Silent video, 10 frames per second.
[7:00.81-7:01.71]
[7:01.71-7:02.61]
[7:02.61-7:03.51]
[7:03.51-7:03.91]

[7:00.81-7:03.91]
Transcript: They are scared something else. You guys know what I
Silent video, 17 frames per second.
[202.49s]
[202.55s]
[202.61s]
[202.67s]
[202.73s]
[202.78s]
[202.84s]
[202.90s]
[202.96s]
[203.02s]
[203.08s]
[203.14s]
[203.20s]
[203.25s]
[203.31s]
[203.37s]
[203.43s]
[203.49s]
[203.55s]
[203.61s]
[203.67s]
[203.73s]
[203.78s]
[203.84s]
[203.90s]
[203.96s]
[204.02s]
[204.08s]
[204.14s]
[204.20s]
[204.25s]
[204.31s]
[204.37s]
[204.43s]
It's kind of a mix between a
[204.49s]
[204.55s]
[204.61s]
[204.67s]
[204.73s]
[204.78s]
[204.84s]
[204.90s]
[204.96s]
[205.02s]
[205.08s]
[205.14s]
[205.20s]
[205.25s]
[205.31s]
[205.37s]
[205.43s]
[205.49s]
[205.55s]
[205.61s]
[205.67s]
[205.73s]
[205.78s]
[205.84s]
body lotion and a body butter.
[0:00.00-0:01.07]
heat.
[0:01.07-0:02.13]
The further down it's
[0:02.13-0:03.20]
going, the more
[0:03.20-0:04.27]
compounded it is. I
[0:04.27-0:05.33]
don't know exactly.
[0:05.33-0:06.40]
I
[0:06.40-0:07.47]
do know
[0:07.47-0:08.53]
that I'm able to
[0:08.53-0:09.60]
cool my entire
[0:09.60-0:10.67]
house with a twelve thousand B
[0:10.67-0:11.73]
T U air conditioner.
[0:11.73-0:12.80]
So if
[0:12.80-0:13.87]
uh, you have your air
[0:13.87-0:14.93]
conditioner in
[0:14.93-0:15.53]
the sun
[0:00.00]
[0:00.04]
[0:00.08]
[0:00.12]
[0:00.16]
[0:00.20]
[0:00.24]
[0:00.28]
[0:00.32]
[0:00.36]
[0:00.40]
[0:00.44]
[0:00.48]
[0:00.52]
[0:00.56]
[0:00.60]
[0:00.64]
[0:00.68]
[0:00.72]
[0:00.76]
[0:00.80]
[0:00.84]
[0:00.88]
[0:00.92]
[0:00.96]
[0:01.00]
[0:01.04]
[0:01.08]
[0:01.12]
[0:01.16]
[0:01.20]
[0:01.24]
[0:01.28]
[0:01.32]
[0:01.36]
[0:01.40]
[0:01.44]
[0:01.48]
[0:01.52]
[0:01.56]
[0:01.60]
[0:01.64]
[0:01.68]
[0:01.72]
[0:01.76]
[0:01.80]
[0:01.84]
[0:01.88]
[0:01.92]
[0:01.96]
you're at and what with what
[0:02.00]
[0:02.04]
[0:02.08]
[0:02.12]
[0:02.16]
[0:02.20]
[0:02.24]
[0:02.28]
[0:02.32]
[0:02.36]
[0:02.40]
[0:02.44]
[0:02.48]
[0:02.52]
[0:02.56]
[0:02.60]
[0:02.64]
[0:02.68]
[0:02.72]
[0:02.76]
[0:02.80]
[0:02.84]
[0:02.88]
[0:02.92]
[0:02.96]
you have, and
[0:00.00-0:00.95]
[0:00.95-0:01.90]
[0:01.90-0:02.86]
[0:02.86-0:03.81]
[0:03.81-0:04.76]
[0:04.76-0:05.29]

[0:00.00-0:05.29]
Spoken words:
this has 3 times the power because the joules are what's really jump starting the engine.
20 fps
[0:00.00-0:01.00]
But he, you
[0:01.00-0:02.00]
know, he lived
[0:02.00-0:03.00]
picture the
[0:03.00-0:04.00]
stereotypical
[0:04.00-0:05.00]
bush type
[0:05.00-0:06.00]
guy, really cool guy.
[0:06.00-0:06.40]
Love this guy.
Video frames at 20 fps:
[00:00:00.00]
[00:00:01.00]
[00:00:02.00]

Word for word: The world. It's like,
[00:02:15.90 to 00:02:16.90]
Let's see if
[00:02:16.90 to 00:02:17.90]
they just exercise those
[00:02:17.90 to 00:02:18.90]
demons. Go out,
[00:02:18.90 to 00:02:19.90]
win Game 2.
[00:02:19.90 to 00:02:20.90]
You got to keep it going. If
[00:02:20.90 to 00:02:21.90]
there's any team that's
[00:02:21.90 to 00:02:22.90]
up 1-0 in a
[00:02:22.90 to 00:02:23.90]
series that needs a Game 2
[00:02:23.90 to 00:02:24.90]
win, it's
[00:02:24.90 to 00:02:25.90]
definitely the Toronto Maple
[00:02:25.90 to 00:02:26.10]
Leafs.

Task directions: Output the data above without altering a line.

Reply:
Silent video, 10 frames per second.
[7:00.81-7:01.71]
[7:01.71-7:02.61]
[7:02.61-7:03.51]
[7:03.51-7:03.91]

[7:00.81-7:03.91]
Transcript: They are scared something else. You guys know what I
Silent video, 17 frames per second.
[202.49s]
[202.55s]
[202.61s]
[202.67s]
[202.73s]
[202.78s]
[202.84s]
[202.90s]
[202.96s]
[203.02s]
[203.08s]
[203.14s]
[203.20s]
[203.25s]
[203.31s]
[203.37s]
[203.43s]
[203.49s]
[203.55s]
[203.61s]
[203.67s]
[203.73s]
[203.78s]
[203.84s]
[203.90s]
[203.96s]
[204.02s]
[204.08s]
[204.14s]
[204.20s]
[204.25s]
[204.31s]
[204.37s]
[204.43s]
It's kind of a mix between a
[204.49s]
[204.55s]
[204.61s]
[204.67s]
[204.73s]
[204.78s]
[204.84s]
[204.90s]
[204.96s]
[205.02s]
[205.08s]
[205.14s]
[205.20s]
[205.25s]
[205.31s]
[205.37s]
[205.43s]
[205.49s]
[205.55s]
[205.61s]
[205.67s]
[205.73s]
[205.78s]
[205.84s]
body lotion and a body butter.
[0:00.00-0:01.07]
heat.
[0:01.07-0:02.13]
The further down it's
[0:02.13-0:03.20]
going, the more
[0:03.20-0:04.27]
compounded it is. I
[0:04.27-0:05.33]
don't know exactly.
[0:05.33-0:06.40]
I
[0:06.40-0:07.47]
do know
[0:07.47-0:08.53]
that I'm able to
[0:08.53-0:09.60]
cool my entire
[0:09.60-0:10.67]
house with a twelve thousand B
[0:10.67-0:11.73]
T U air conditioner.
[0:11.73-0:12.80]
So if
[0:12.80-0:13.87]
uh, you have your air
[0:13.87-0:14.93]
conditioner in
[0:14.93-0:15.53]
the sun
[0:00.00]
[0:00.04]
[0:00.08]
[0:00.12]
[0:00.16]
[0:00.20]
[0:00.24]
[0:00.28]
[0:00.32]
[0:00.36]
[0:00.40]
[0:00.44]
[0:00.48]
[0:00.52]
[0:00.56]
[0:00.60]
[0:00.64]
[0:00.68]
[0:00.72]
[0:00.76]
[0:00.80]
[0:00.84]
[0:00.88]
[0:00.92]
[0:00.96]
[0:01.00]
[0:01.04]
[0:01.08]
[0:01.12]
[0:01.16]
[0:01.20]
[0:01.24]
[0:01.28]
[0:01.32]
[0:01.36]
[0:01.40]
[0:01.44]
[0:01.48]
[0:01.52]
[0:01.56]
[0:01.60]
[0:01.64]
[0:01.68]
[0:01.72]
[0:01.76]
[0:01.80]
[0:01.84]
[0:01.88]
[0:01.92]
[0:01.96]
you're at and what with what
[0:02.00]
[0:02.04]
[0:02.08]
[0:02.12]
[0:02.16]
[0:02.20]
[0:02.24]
[0:02.28]
[0:02.32]
[0:02.36]
[0:02.40]
[0:02.44]
[0:02.48]
[0:02.52]
[0:02.56]
[0:02.60]
[0:02.64]
[0:02.68]
[0:02.72]
[0:02.76]
[0:02.80]
[0:02.84]
[0:02.88]
[0:02.92]
[0:02.96]
you have, and
[0:00.00-0:00.95]
[0:00.95-0:01.90]
[0:01.90-0:02.86]
[0:02.86-0:03.81]
[0:03.81-0:04.76]
[0:04.76-0:05.29]

[0:00.00-0:05.29]
Spoken words:
this has 3 times the power because the joules are what's really jump starting the engine.
20 fps
[0:00.00-0:01.00]
But he, you
[0:01.00-0:02.00]
know, he lived
[0:02.00-0:03.00]
picture the
[0:03.00-0:04.00]
stereotypical
[0:04.00-0:05.00]
bush type
[0:05.00-0:06.00]
guy, really cool guy.
[0:06.00-0:06.40]
Love this guy.
Video frames at 20 fps:
[00:00:00.00]
[00:00:01.00]
[00:00:02.00]

Word for word: The world. It's like,
[00:02:15.90 to 00:02:16.90]
Let's see if
[00:02:16.90 to 00:02:17.90]
they just exercise those
[00:02:17.90 to 00:02:18.90]
demons. Go out,
[00:02:18.90 to 00:02:19.90]
win Game 2.
[00:02:19.90 to 00:02:20.90]
You got to keep it going. If
[00:02:20.90 to 00:02:21.90]
there's any team that's
[00:02:21.90 to 00:02:22.90]
up 1-0 in a
[00:02:22.90 to 00:02:23.90]
series that needs a Game 2
[00:02:23.90 to 00:02:24.90]
win, it's
[00:02:24.90 to 00:02:25.90]
definitely the Toronto Maple
[00:02:25.90 to 00:02:26.10]
Leafs.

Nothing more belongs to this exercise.